We broke it out into three categories:
- One Time Bills – You Only Pay These Bills One Time (when you move in)
- Re-Occurring, Common Bills – These are bills you owe each month
- Re-Occurring, Less Common Bills – These are bills you owe each month, but most apartments do not charge them. However, yours might…so we included them.
These are bills you only need to pay one time – that is upon your move in. These include:
1. Security Deposit
While you should get your security deposit back at the end of your lease, assuming you abide by conditions of the lease, this is still a significant amount of cash you will owe up front. It is a one time fee often times equal to one month’s rent.
2. Application Fee
This is a one time fee to apply and get your credit checked. Typical application fees are around $50 to $200 per applicant.
3. Admin Fee
An admin fee is usually a fee that the landlord will charge to cover additional overhead related to your lease preparation and other documents. Typical admin fees are $150 to $300.
4. Pet-Bill or Amenity Fees (one time)
You could also see a one-time pet fee. Usually one time fees are about $500 per pet. There could also be, in addition to this, on-going pet costs.
Similarly, there could be a one time amenity fee. Usually one time amenity fees are around $500. There could also be, in addition to this, on-going pet fees.
Re-Occurring Common Bills
Some of the standard bills you will need to pay each month likely include the below. While it may seem like a lot, a simple summary of on-going bills you need to pay in an apartment is rent, utilities, pet, parking, and renter’s insurance.
It’s a good idea to ask your landlord for a list of all bills and what is included in rent versus not included.

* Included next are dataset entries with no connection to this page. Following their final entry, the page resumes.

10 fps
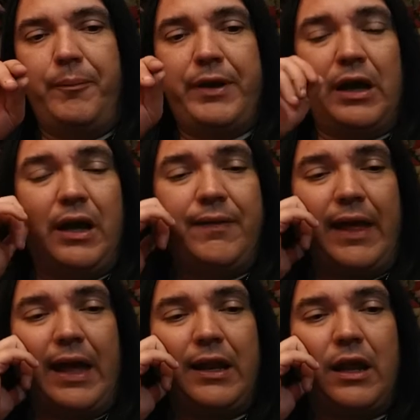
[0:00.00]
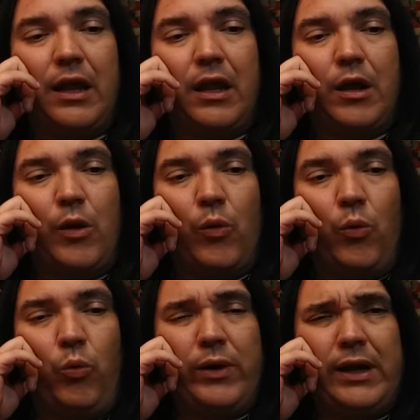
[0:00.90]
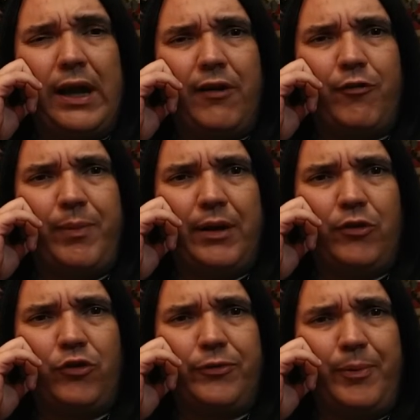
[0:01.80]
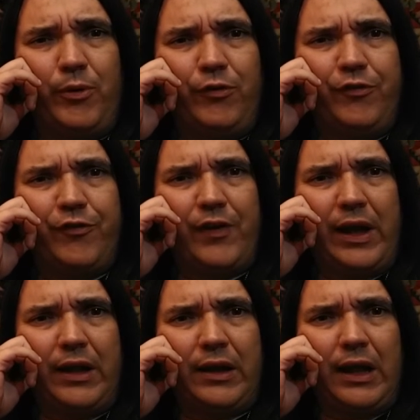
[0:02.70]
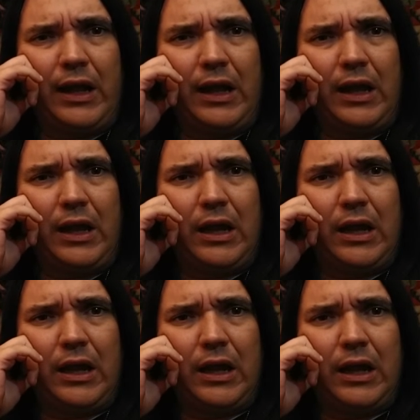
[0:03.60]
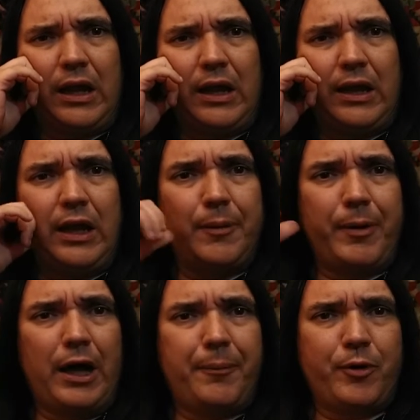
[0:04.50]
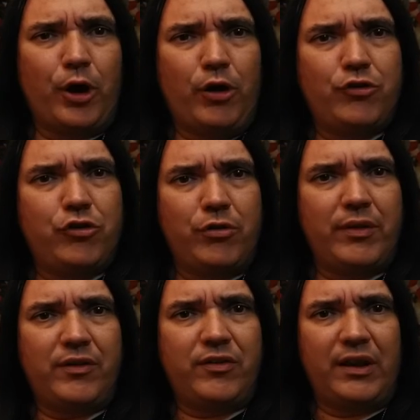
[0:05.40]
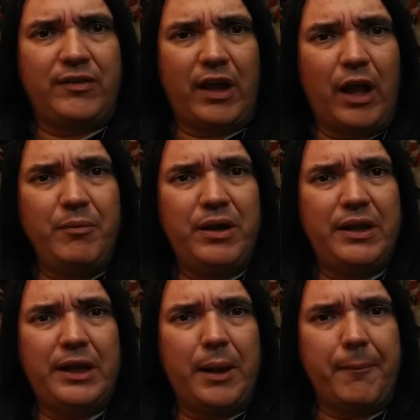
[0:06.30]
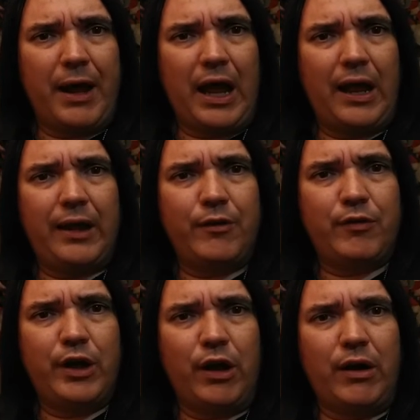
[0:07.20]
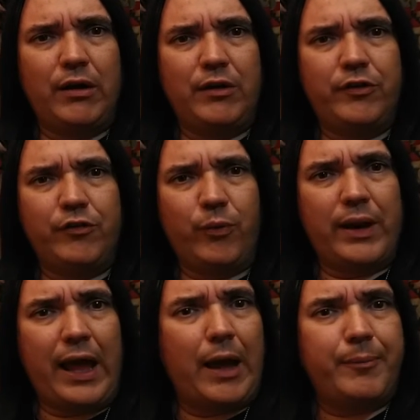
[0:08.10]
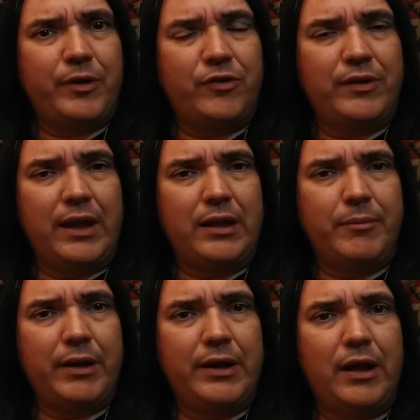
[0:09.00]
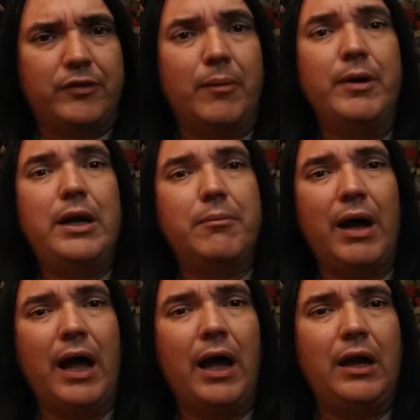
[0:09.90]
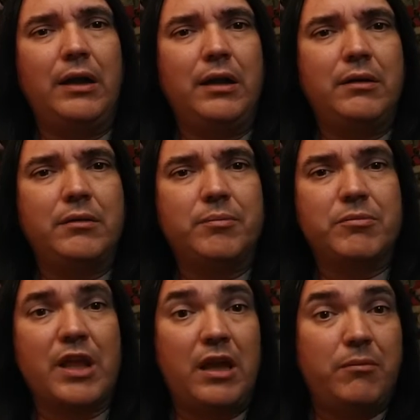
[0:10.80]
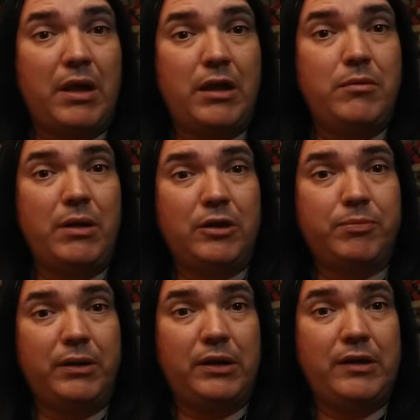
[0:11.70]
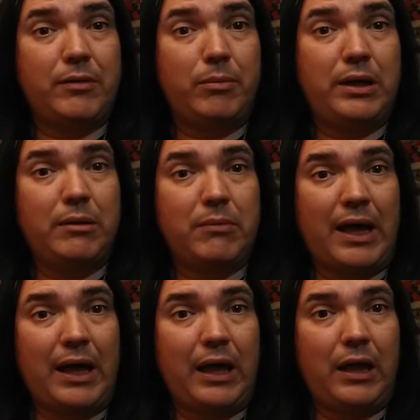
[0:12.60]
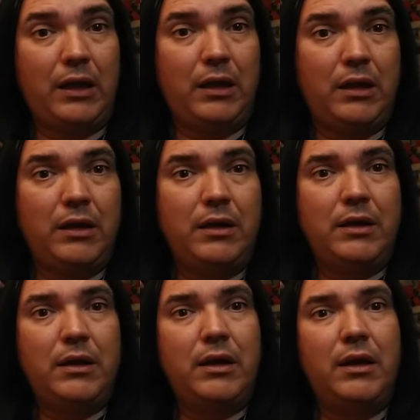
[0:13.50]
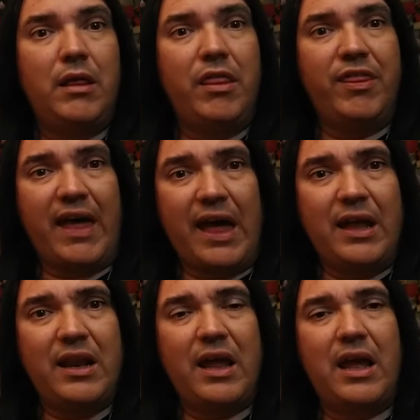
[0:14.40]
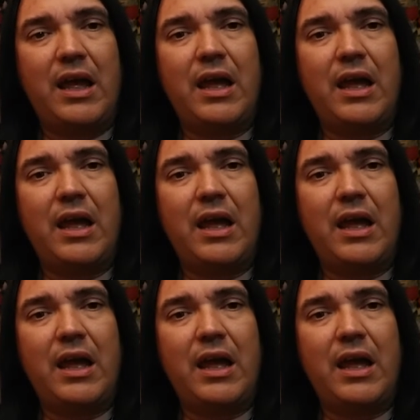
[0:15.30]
Beyond that, we have been spoon-fed a, a hip-hop culture that says, I'm going to get mine, regardless of what happens to anybody else. I'm going to get mine, and you best believe I'm going to get mine. That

This is what you owe each month to reside in the apartment. It will almost certainly be the highest bill you owe.
This is typically either a flat bill or based on usage. This can vary a lot but might be around $50 to $100 per month depending on locale and how you are billed.
This is also either flat bill or based on usage. It can vary a lot but might be around $50 to $100 per month. Some apartments will combine water/sewer into one bill.

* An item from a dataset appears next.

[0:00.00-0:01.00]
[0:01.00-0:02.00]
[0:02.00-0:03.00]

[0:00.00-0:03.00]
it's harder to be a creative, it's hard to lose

This is only applicable if your building has gas. Not all apartment buildings have gas. Gas could be used for your heating and/or cooking. Gas prices can vary a lot. It could easily be $80 to $200 a month for gas bill.
Everyone will have an electric bill (unless it is included in your rent). Electric is for your lights and can also be for your appliances and heating and air conditioner, depending on if you have gas or not in the building. Electric could easily be $100 to $500 per month.
If you need internet or TV, you will have this bill unless you are streaming from your phone or other method. Most apartments do not include this item is rent (exception for college student housing).
7. Pet fees
If you have a pet, you likely have to pay pet fee. Typical pet fees are $25 to $50 per month, per pet.
Parking at apartments is usually extra. Generally speaking in highly desirable urban centers, parking can be $150 to $500 per car per month, compared to suburban areas of about $25 to $75 per month.
9. Renter’s Insurance
Some apartments require it, and others just recommend you get it. At Fidelity Management communities, we require our residents purchase it. Irrespective of our requirements, our personal opinion, from years of managing apartments, is all else being equal, to purchase renter’s insurance.
For about $10 to $50 per month, the upsides (in our opinion) almost always outweigh the downsides.
If there is a major covered event like a flood or theft, and your policy covers it, you will be very thankful to have it.
Re-Occurring Less Common Bills
Some of the less common apartment bills include:
Some apartments charge for trash. Typical fees would be about $10 per month. If valet trash service is offered (where you leave trash outside your door), it could be $25 to $30 per month.
2. Amenity Fees
Some apartments charge for amenity fees. If charged, would be about $50 per month
3. Pest Fees
Some apartments charge for pest fees (regardless of if you have pest problem). This could be about $5 to $20 per month.
Although you are generally expected to pay for utilities, who you pay will vary from building to building so it’s best to find out in advance. For example, in some instances, water may be included in your rental cost, and in others, you may have to for it.
Be sure to check the lease to get a detailed idea of what costs are included as part of your rent and what is not so there are no surprises later. Do not have any verbal agreements always get everything in writing to eliminate the chance of any miscommunication.
To summarize, rent is not the only expense you need to consider. There are one-time fees such as application fee, admin fee, security deposit – as well as on-going bills such was water, sewer, gas, electric, pet fees, parking and renter’s insurance.
The good news is that you don’t need to memorize this article or guess what your bills will be. Simply ask your landlord for a breakdown of all the bills that are one-time and recurring.
Ask for a list of how they are paid and whom to pay.